The task. With images removed, transcribe each record exactly as it appears.

Records from a data source:

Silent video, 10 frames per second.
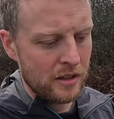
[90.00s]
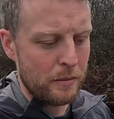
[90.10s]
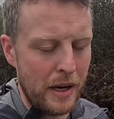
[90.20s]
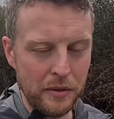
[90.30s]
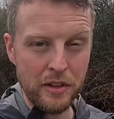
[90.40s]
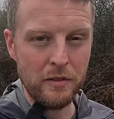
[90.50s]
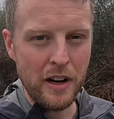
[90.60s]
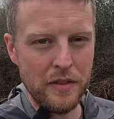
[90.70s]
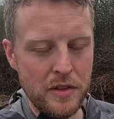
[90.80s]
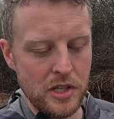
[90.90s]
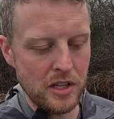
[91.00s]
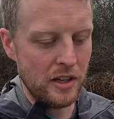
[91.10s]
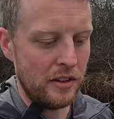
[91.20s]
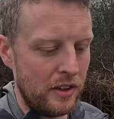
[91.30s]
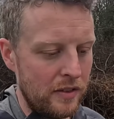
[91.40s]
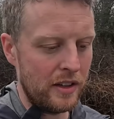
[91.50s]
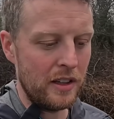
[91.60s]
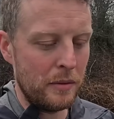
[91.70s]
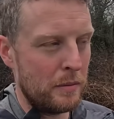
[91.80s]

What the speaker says: mountain refuges. I think I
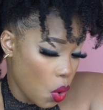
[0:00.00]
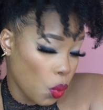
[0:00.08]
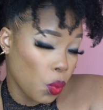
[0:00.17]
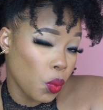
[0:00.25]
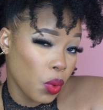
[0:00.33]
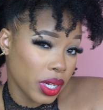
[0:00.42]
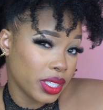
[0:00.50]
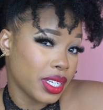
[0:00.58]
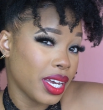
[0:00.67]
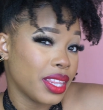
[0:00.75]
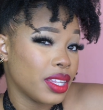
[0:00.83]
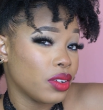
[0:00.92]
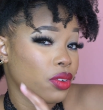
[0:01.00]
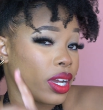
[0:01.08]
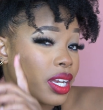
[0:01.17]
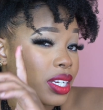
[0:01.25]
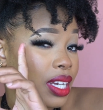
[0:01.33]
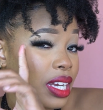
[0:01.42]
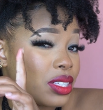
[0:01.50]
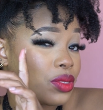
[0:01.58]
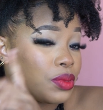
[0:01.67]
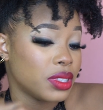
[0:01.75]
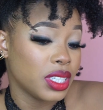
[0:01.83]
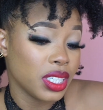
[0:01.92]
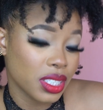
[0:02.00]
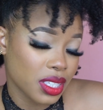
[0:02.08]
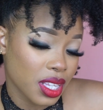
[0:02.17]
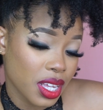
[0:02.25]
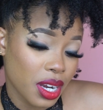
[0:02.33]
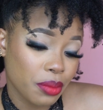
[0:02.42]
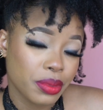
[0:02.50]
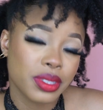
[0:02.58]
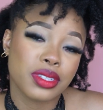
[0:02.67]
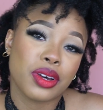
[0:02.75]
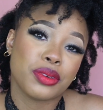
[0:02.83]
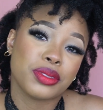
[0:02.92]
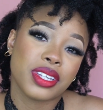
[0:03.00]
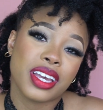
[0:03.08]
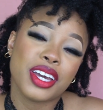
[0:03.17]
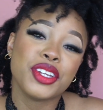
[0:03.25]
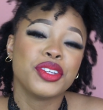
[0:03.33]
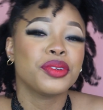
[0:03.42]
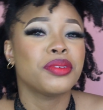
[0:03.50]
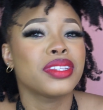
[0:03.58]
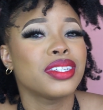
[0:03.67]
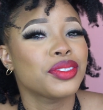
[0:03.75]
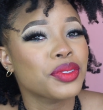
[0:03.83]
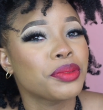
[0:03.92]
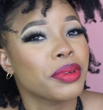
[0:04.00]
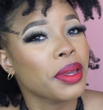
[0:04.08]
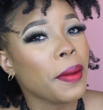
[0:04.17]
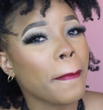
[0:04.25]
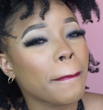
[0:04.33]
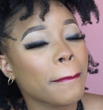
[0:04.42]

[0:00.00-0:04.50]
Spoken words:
what can they recognize with the glitter that I put out here, and you know what they told me?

Solution to this task.
Silent video, 10 frames per second.
[90.00s]
[90.10s]
[90.20s]
[90.30s]
[90.40s]
[90.50s]
[90.60s]
[90.70s]
[90.80s]
[90.90s]
[91.00s]
[91.10s]
[91.20s]
[91.30s]
[91.40s]
[91.50s]
[91.60s]
[91.70s]
[91.80s]

What the speaker says: mountain refuges. I think I
[0:00.00]
[0:00.08]
[0:00.17]
[0:00.25]
[0:00.33]
[0:00.42]
[0:00.50]
[0:00.58]
[0:00.67]
[0:00.75]
[0:00.83]
[0:00.92]
[0:01.00]
[0:01.08]
[0:01.17]
[0:01.25]
[0:01.33]
[0:01.42]
[0:01.50]
[0:01.58]
[0:01.67]
[0:01.75]
[0:01.83]
[0:01.92]
[0:02.00]
[0:02.08]
[0:02.17]
[0:02.25]
[0:02.33]
[0:02.42]
[0:02.50]
[0:02.58]
[0:02.67]
[0:02.75]
[0:02.83]
[0:02.92]
[0:03.00]
[0:03.08]
[0:03.17]
[0:03.25]
[0:03.33]
[0:03.42]
[0:03.50]
[0:03.58]
[0:03.67]
[0:03.75]
[0:03.83]
[0:03.92]
[0:04.00]
[0:04.08]
[0:04.17]
[0:04.25]
[0:04.33]
[0:04.42]

[0:00.00-0:04.50]
Spoken words:
what can they recognize with the glitter that I put out here, and you know what they told me?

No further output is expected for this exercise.